[DATA IN THIS EXERCISE]
+++

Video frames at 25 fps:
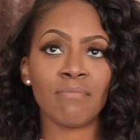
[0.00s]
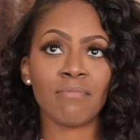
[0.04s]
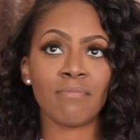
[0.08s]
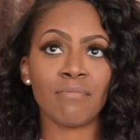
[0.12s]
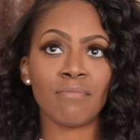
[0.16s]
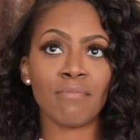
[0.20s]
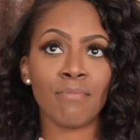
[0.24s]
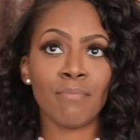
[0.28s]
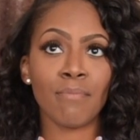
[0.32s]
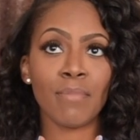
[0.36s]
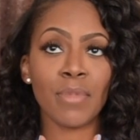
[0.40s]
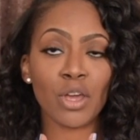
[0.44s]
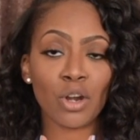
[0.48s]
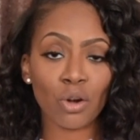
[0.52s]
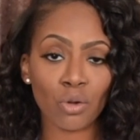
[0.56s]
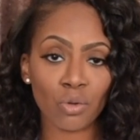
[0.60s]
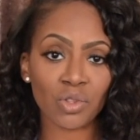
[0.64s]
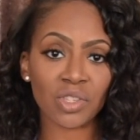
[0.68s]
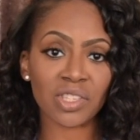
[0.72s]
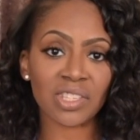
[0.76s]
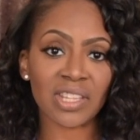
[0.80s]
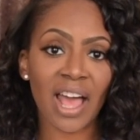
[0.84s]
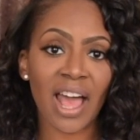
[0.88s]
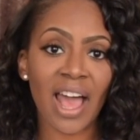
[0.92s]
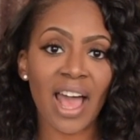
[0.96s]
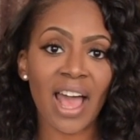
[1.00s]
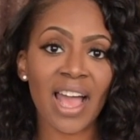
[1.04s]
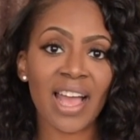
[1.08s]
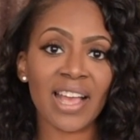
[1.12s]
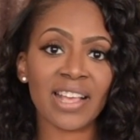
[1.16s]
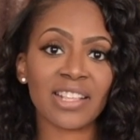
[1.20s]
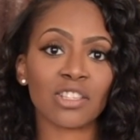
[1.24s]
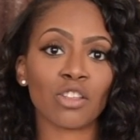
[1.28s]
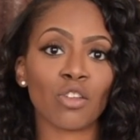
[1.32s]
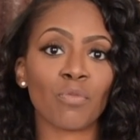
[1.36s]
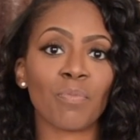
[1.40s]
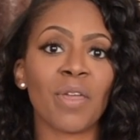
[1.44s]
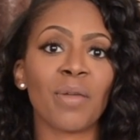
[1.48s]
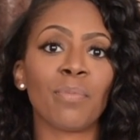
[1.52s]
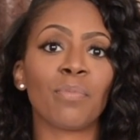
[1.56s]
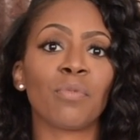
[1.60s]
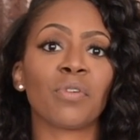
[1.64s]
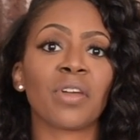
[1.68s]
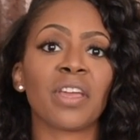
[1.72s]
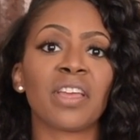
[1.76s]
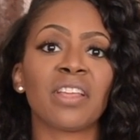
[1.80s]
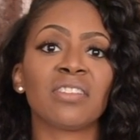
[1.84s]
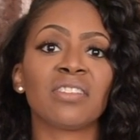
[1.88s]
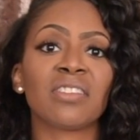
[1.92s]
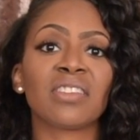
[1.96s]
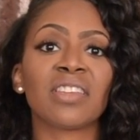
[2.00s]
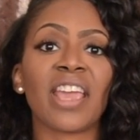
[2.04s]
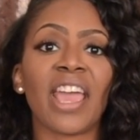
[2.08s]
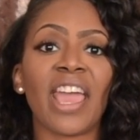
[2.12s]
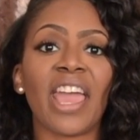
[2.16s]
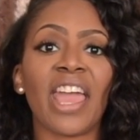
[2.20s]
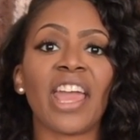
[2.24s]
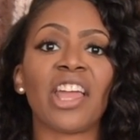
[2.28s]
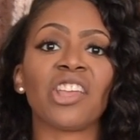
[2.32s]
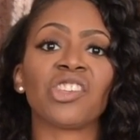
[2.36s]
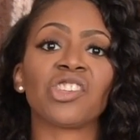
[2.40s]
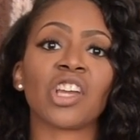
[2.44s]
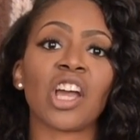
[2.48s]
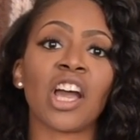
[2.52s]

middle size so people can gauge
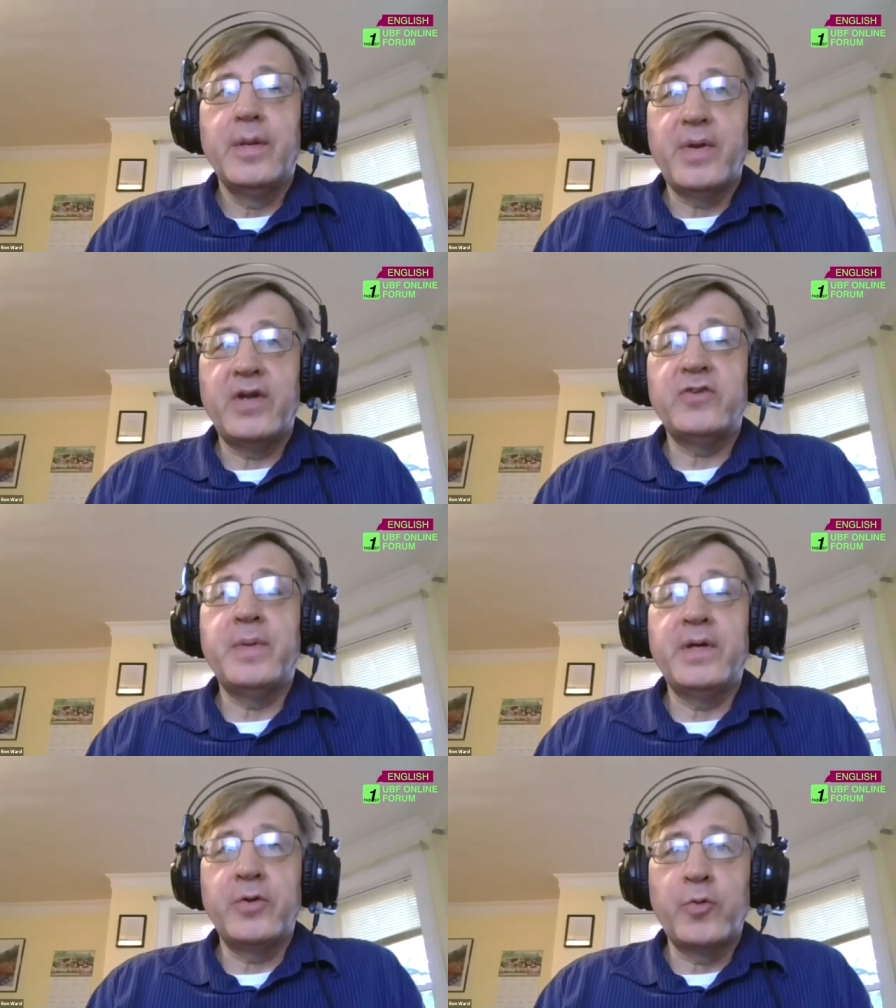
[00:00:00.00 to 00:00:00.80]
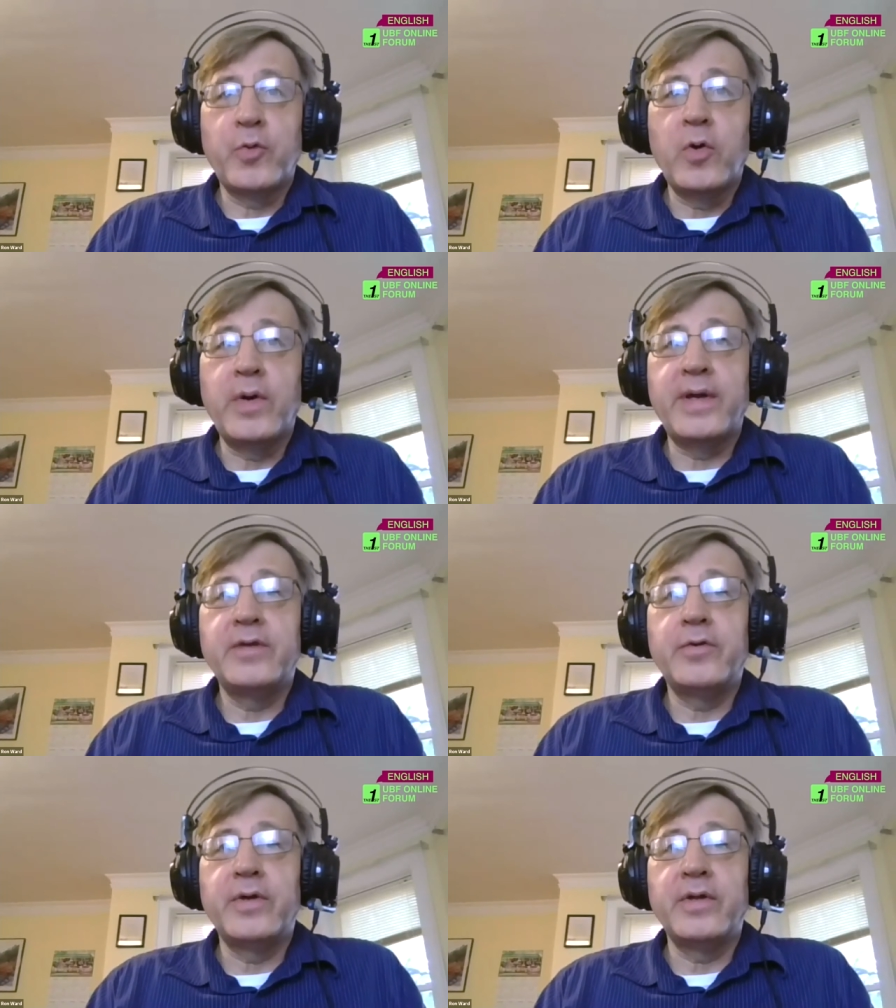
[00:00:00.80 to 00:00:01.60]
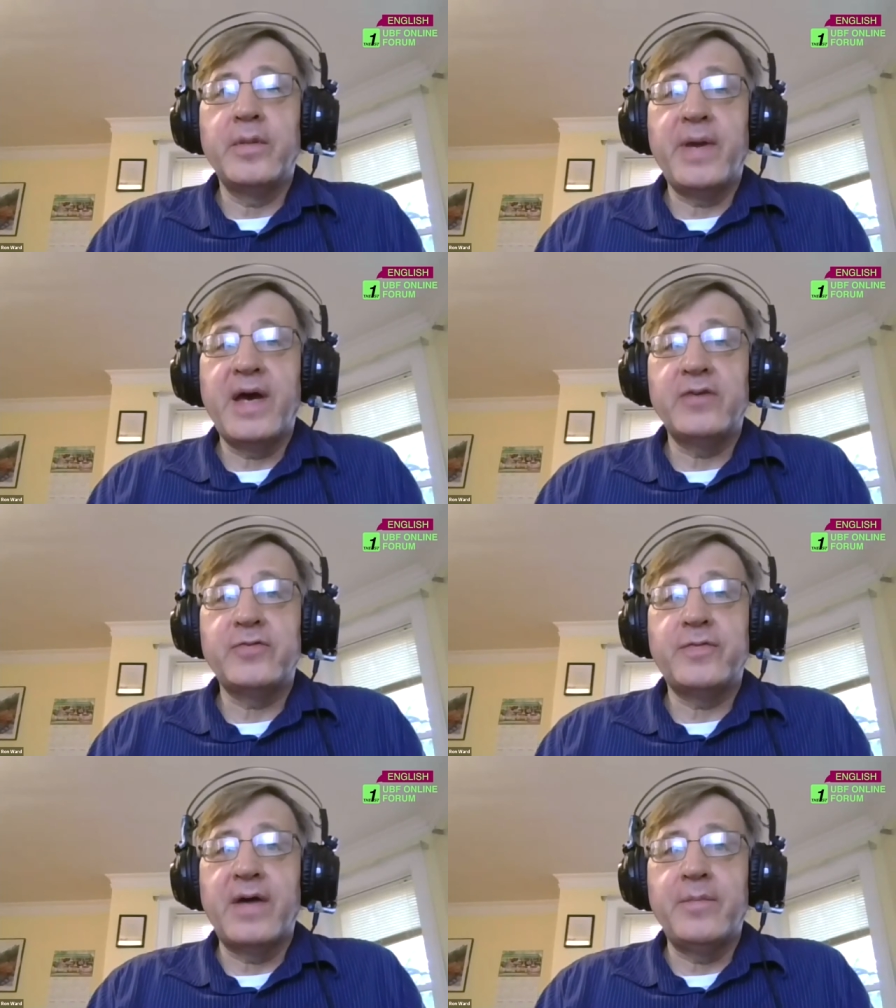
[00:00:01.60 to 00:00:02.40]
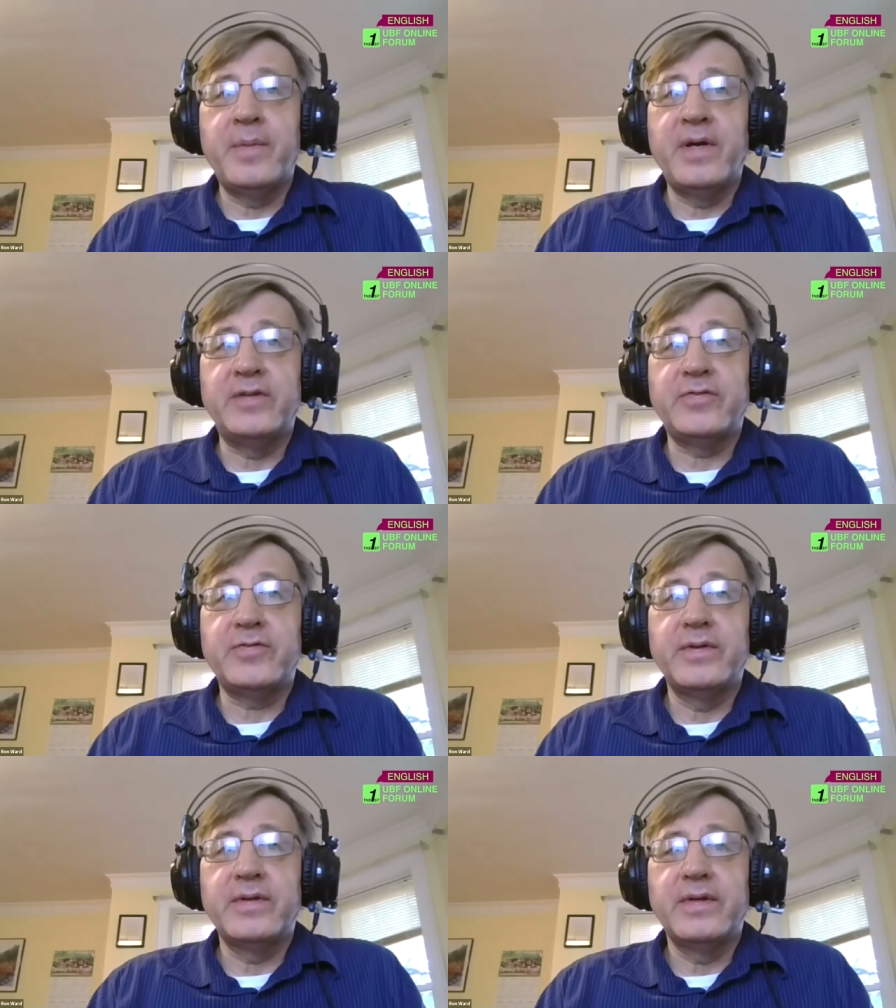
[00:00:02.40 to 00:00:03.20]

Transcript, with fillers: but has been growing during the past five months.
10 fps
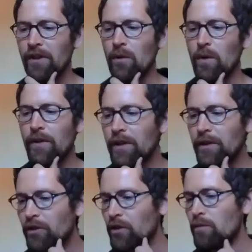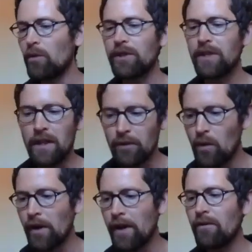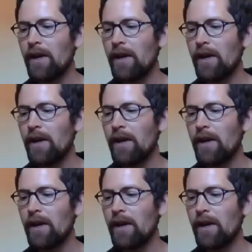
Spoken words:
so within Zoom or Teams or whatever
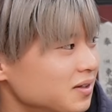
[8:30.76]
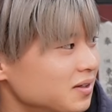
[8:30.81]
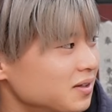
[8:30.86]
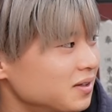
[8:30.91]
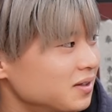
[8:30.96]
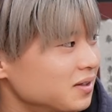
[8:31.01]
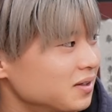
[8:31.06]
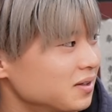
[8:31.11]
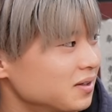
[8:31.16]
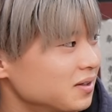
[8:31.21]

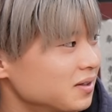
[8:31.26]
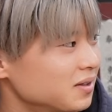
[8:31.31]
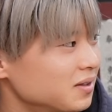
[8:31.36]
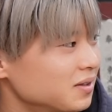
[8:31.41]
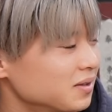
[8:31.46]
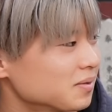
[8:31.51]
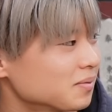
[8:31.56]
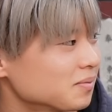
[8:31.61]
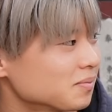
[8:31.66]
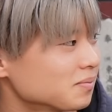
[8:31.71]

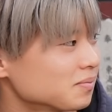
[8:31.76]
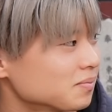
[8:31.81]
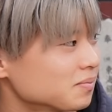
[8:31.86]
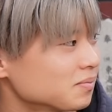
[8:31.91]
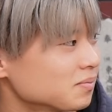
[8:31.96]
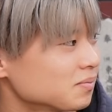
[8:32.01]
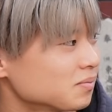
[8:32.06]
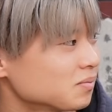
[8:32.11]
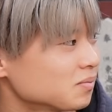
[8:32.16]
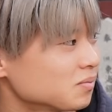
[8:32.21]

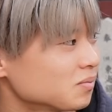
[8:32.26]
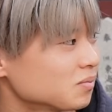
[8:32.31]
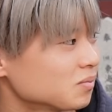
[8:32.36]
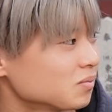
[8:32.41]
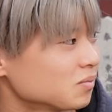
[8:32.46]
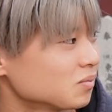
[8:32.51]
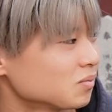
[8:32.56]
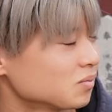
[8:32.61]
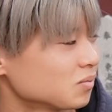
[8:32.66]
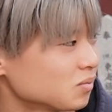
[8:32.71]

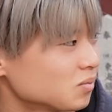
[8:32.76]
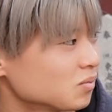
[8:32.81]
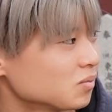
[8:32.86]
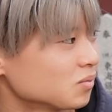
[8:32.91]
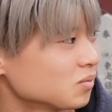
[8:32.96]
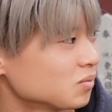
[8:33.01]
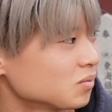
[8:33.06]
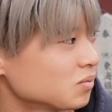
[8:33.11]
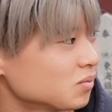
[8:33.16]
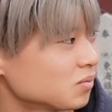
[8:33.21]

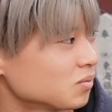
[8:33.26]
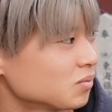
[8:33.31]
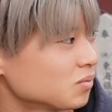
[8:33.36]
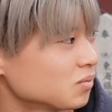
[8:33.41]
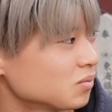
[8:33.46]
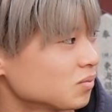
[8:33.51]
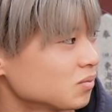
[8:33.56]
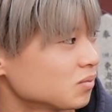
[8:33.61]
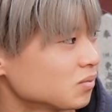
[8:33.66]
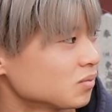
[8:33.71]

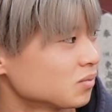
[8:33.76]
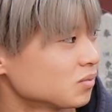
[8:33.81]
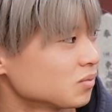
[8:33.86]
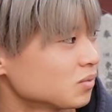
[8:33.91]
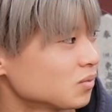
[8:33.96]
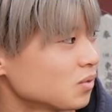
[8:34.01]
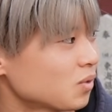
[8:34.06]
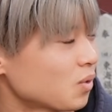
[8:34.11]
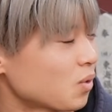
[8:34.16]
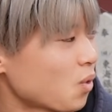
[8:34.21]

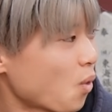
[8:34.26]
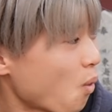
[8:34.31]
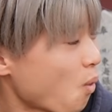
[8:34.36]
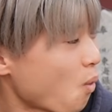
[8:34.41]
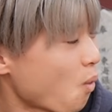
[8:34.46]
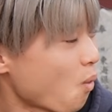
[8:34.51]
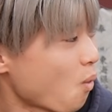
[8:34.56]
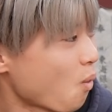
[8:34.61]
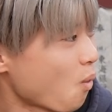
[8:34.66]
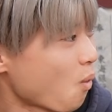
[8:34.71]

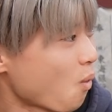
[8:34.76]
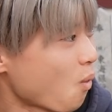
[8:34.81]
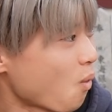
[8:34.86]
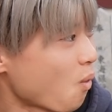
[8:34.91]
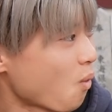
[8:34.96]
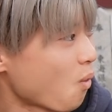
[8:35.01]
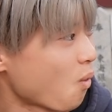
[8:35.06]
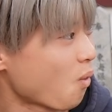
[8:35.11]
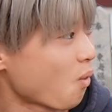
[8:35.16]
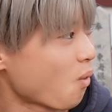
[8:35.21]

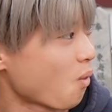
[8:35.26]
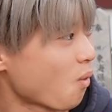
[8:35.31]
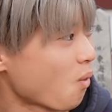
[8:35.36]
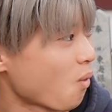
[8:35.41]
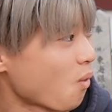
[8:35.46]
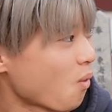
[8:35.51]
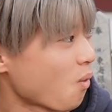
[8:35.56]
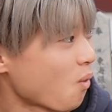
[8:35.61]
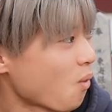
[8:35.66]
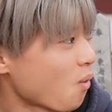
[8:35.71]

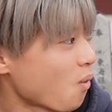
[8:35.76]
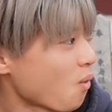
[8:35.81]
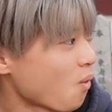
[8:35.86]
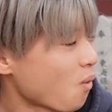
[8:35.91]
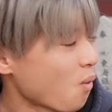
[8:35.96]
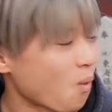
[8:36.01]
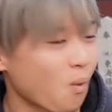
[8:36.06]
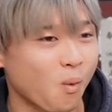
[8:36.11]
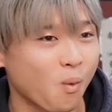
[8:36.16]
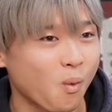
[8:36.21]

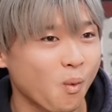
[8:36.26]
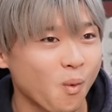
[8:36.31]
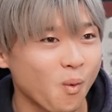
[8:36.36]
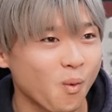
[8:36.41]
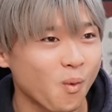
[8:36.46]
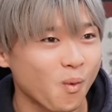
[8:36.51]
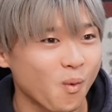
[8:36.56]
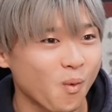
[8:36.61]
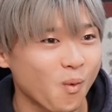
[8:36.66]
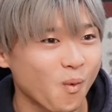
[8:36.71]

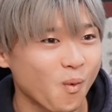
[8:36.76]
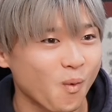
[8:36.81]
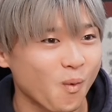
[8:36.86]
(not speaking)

+++

[TASK DESCRIPTION] Could you repeat the entries word for word, skipping the pictures they contain?

[WORKED SOLUTION]
Video frames at 25 fps:
[0.00s]
[0.04s]
[0.08s]
[0.12s]
[0.16s]
[0.20s]
[0.24s]
[0.28s]
[0.32s]
[0.36s]
[0.40s]
[0.44s]
[0.48s]
[0.52s]
[0.56s]
[0.60s]
[0.64s]
[0.68s]
[0.72s]
[0.76s]
[0.80s]
[0.84s]
[0.88s]
[0.92s]
[0.96s]
[1.00s]
[1.04s]
[1.08s]
[1.12s]
[1.16s]
[1.20s]
[1.24s]
[1.28s]
[1.32s]
[1.36s]
[1.40s]
[1.44s]
[1.48s]
[1.52s]
[1.56s]
[1.60s]
[1.64s]
[1.68s]
[1.72s]
[1.76s]
[1.80s]
[1.84s]
[1.88s]
[1.92s]
[1.96s]
[2.00s]
[2.04s]
[2.08s]
[2.12s]
[2.16s]
[2.20s]
[2.24s]
[2.28s]
[2.32s]
[2.36s]
[2.40s]
[2.44s]
[2.48s]
[2.52s]

middle size so people can gauge
[00:00:00.00 to 00:00:00.80]
[00:00:00.80 to 00:00:01.60]
[00:00:01.60 to 00:00:02.40]
[00:00:02.40 to 00:00:03.20]

Transcript, with fillers: but has been growing during the past five months.
10 fps
Spoken words:
so within Zoom or Teams or whatever
[8:30.76]
[8:30.81]
[8:30.86]
[8:30.91]
[8:30.96]
[8:31.01]
[8:31.06]
[8:31.11]
[8:31.16]
[8:31.21]

[8:31.26]
[8:31.31]
[8:31.36]
[8:31.41]
[8:31.46]
[8:31.51]
[8:31.56]
[8:31.61]
[8:31.66]
[8:31.71]

[8:31.76]
[8:31.81]
[8:31.86]
[8:31.91]
[8:31.96]
[8:32.01]
[8:32.06]
[8:32.11]
[8:32.16]
[8:32.21]

[8:32.26]
[8:32.31]
[8:32.36]
[8:32.41]
[8:32.46]
[8:32.51]
[8:32.56]
[8:32.61]
[8:32.66]
[8:32.71]

[8:32.76]
[8:32.81]
[8:32.86]
[8:32.91]
[8:32.96]
[8:33.01]
[8:33.06]
[8:33.11]
[8:33.16]
[8:33.21]

[8:33.26]
[8:33.31]
[8:33.36]
[8:33.41]
[8:33.46]
[8:33.51]
[8:33.56]
[8:33.61]
[8:33.66]
[8:33.71]

[8:33.76]
[8:33.81]
[8:33.86]
[8:33.91]
[8:33.96]
[8:34.01]
[8:34.06]
[8:34.11]
[8:34.16]
[8:34.21]

[8:34.26]
[8:34.31]
[8:34.36]
[8:34.41]
[8:34.46]
[8:34.51]
[8:34.56]
[8:34.61]
[8:34.66]
[8:34.71]

[8:34.76]
[8:34.81]
[8:34.86]
[8:34.91]
[8:34.96]
[8:35.01]
[8:35.06]
[8:35.11]
[8:35.16]
[8:35.21]

[8:35.26]
[8:35.31]
[8:35.36]
[8:35.41]
[8:35.46]
[8:35.51]
[8:35.56]
[8:35.61]
[8:35.66]
[8:35.71]

[8:35.76]
[8:35.81]
[8:35.86]
[8:35.91]
[8:35.96]
[8:36.01]
[8:36.06]
[8:36.11]
[8:36.16]
[8:36.21]

[8:36.26]
[8:36.31]
[8:36.36]
[8:36.41]
[8:36.46]
[8:36.51]
[8:36.56]
[8:36.61]
[8:36.66]
[8:36.71]

[8:36.76]
[8:36.81]
[8:36.86]
(not speaking)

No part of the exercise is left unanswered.